◆ **Problem to solve**: Go through the data and say how many lines include the string "second"; return only the figure.

◆ **Collected data entries**:
^^^^^^^^^^^^^^^^
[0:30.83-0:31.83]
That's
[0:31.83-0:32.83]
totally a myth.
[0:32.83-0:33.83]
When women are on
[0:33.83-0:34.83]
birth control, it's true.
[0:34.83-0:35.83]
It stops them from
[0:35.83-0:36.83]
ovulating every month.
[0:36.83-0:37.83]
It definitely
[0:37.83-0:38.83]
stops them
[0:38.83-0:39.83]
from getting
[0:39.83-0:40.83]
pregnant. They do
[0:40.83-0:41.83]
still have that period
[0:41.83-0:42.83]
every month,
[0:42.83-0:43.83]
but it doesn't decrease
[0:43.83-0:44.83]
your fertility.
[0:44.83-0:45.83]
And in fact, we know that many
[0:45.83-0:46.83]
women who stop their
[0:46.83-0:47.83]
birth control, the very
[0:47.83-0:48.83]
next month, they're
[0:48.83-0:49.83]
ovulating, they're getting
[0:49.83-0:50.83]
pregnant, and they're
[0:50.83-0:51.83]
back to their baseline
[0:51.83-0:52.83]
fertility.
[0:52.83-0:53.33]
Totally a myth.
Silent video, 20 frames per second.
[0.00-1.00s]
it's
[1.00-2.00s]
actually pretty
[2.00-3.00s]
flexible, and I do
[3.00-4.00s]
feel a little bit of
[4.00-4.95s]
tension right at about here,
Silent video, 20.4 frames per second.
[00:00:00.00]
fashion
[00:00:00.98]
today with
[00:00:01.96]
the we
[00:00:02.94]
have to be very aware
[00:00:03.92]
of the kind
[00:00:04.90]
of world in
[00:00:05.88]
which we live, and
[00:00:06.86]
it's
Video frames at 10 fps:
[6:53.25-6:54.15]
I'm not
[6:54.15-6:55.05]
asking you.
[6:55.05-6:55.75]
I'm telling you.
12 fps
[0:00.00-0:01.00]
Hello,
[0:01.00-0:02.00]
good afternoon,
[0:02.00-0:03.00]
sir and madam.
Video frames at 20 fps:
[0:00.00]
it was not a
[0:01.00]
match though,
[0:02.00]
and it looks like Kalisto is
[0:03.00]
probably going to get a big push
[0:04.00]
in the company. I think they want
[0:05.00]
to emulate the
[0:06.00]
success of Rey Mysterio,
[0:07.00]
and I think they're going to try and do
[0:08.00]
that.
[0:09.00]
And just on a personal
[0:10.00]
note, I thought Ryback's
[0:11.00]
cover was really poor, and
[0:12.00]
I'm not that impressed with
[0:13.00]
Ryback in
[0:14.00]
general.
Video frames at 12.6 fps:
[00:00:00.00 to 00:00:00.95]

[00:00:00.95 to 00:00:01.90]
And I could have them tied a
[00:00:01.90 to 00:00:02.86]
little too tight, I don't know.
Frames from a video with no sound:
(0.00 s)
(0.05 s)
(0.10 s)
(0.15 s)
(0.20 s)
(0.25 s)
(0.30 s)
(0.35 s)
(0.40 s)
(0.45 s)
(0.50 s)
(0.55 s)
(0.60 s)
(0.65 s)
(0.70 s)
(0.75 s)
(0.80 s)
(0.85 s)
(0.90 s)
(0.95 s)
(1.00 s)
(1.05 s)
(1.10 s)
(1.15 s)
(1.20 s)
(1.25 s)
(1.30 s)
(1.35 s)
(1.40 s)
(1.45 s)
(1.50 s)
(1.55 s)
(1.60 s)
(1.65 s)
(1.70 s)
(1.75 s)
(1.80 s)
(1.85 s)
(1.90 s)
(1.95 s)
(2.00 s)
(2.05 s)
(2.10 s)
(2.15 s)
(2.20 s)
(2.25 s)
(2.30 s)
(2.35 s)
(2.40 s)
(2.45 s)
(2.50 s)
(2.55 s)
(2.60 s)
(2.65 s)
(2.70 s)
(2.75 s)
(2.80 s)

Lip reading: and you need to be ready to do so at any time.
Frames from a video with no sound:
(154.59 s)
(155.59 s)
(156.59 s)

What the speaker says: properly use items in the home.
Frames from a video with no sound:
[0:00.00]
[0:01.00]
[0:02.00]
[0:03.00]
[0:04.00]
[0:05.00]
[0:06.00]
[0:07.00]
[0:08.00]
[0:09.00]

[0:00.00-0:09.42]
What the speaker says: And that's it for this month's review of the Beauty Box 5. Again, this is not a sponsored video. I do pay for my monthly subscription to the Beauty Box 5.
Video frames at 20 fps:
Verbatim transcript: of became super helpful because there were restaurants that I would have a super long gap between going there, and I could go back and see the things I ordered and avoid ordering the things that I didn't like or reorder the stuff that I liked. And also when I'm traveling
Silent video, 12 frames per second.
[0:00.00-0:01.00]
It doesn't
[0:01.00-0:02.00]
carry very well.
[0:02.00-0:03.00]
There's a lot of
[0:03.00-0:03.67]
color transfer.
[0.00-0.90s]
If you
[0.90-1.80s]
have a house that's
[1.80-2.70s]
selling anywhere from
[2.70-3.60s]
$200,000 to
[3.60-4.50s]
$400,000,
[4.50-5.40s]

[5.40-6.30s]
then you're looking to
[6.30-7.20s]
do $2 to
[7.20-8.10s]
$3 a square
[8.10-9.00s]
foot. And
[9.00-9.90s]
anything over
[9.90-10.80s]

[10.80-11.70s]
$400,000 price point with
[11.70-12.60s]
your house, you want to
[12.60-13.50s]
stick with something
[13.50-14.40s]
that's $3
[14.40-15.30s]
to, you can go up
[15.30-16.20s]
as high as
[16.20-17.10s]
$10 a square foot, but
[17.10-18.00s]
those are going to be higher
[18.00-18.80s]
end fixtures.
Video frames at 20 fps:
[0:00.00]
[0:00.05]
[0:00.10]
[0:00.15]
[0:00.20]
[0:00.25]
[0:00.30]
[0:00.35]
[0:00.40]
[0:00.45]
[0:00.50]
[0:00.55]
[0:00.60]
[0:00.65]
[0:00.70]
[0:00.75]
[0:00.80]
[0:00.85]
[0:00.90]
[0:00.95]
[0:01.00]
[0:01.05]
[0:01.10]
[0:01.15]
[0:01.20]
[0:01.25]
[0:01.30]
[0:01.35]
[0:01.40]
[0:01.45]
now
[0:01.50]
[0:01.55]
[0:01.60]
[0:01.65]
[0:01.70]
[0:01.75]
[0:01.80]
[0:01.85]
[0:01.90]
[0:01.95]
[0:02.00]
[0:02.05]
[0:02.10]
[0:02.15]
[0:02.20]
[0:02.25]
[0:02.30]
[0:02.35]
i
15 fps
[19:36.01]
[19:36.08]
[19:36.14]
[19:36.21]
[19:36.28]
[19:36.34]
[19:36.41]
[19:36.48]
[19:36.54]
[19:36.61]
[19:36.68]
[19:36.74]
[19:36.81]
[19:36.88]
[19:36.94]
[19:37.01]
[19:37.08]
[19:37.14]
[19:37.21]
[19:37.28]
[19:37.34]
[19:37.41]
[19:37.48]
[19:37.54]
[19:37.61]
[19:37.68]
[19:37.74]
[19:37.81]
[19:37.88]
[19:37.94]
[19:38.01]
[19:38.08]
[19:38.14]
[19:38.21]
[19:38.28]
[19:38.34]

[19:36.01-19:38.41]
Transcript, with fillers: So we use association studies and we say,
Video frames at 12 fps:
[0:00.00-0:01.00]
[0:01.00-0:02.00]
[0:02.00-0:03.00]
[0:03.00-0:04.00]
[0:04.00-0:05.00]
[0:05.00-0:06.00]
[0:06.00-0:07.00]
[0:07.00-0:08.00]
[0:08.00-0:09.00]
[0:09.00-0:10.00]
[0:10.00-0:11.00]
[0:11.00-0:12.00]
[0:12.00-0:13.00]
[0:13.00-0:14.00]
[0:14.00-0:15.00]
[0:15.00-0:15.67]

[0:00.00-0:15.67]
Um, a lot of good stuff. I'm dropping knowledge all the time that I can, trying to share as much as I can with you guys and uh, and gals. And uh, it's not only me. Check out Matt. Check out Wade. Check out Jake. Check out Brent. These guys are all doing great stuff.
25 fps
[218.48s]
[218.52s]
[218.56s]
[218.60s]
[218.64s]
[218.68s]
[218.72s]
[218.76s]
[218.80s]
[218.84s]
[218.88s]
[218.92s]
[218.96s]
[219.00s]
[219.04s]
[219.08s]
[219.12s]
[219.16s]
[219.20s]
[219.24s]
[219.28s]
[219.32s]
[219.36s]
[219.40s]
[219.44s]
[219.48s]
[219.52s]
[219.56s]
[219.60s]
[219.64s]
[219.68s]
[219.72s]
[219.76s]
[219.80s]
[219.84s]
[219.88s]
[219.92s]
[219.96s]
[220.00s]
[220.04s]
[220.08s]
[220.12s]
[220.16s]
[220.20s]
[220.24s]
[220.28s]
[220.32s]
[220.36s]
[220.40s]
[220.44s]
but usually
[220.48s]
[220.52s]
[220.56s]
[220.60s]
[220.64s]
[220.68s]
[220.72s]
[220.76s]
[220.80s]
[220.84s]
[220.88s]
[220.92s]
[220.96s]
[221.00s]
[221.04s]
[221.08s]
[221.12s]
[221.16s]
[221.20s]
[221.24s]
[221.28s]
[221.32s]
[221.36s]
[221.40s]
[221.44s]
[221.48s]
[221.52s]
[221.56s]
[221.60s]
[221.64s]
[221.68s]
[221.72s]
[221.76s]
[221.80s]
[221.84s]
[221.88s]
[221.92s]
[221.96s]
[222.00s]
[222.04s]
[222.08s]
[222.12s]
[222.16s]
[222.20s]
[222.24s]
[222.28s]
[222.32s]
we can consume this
^^^^^^^^^^^^^^^^
◆ **Response for this exercise**: 3